Purpose We aimed to evaluate causes and conditions leading to renal failure in hospital and develop prevention strategies.

Material and methods We assessed the validity of such codes in patient records and evaluated whether acute renal failure occurred during the hospital stay. Using the updated causality score by Bégaud et al, we currently assess, using 2 independent reviewers, whether acute renal failure was drug related.1 Based on root cause analyses, preventive strategies will be developed.

Results The records of 69 patients were analysed (mean age 62 years (range 23–94), 33% women). 26 cases (38%) had a known history of renal failure or were hospitalised because of acute renal failure. In 43 cases (62%), the adverse event occurred in hospital. Nearly half of these cases (n=20) had a known history of renal failure. The pilot results of four randomly selected cases of this ongoing assessment revealed 6 suspect drugs with a high imputability to the ADE (1 drug with level I4 and 5 drugs with level I6 out of 7 possible scores from I0 to I6). As conceivable prevention strategies, we identified a priori dose adjustment and/or longer intravenous application duration for nephrotoxic drugs (eg, aciclovir) in patients with a known history of renal failure.

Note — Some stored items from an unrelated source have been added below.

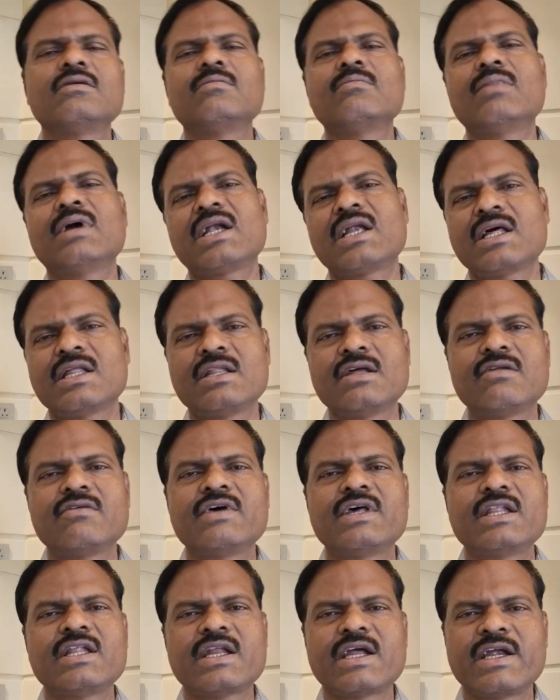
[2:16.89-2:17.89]
but
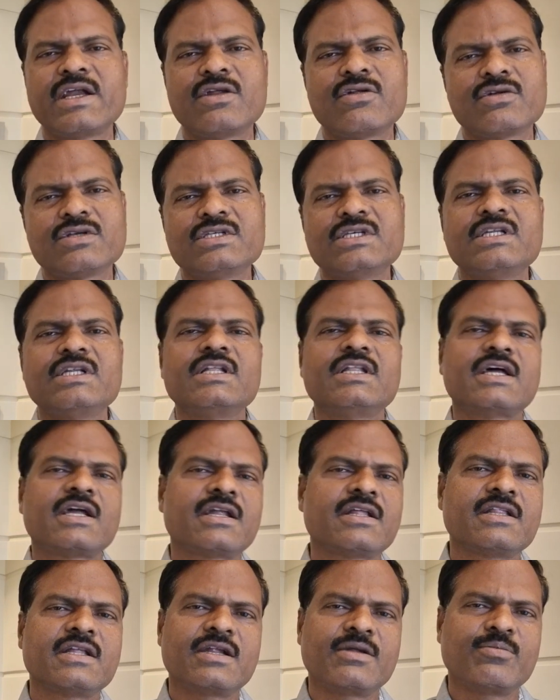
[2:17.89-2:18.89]
otherwise nitrogen is
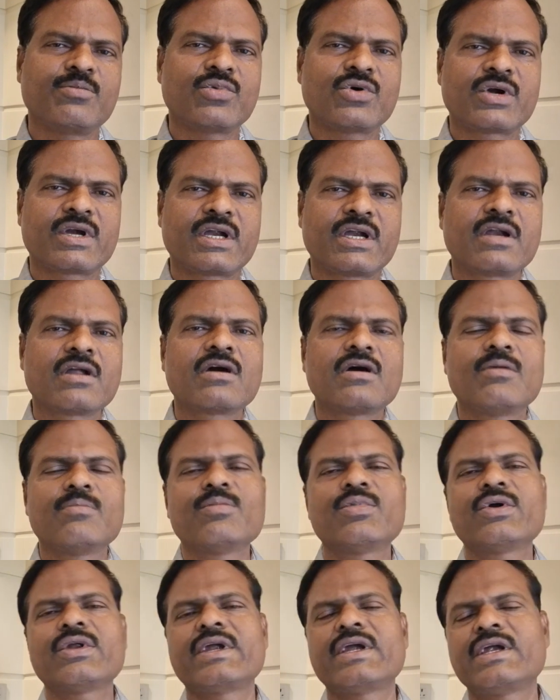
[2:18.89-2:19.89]
another important
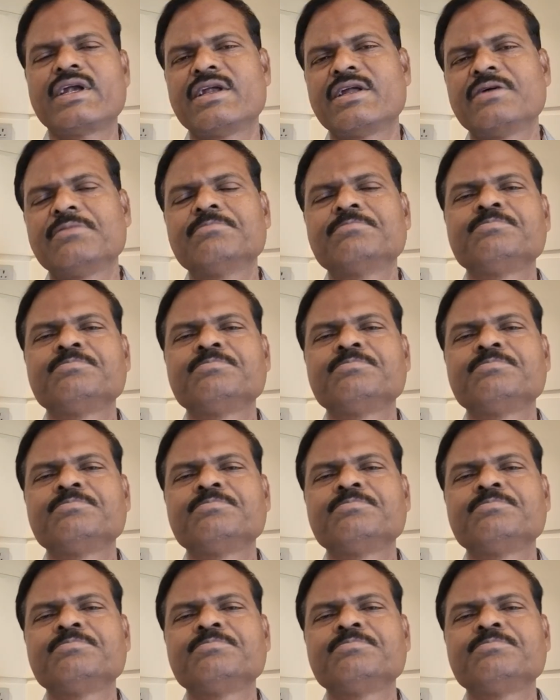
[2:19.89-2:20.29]
component.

Conclusion Unless CAD do not explicitly flag inpatient ICD-10 codes, CAD based ADE identification is laborious, and adequate risk management by the hospital is challenging. Screening for (pre-existing) renal (dys)function at the stage of hospitalisation for appropriate dose adjustment could prove a promising preventive strategy for our hospital.

References and/or acknowledgements 1. Arimone Y, et al. Updating the French method for the causality assessment of adverse drug reactions. Therapie2013;68:69–76.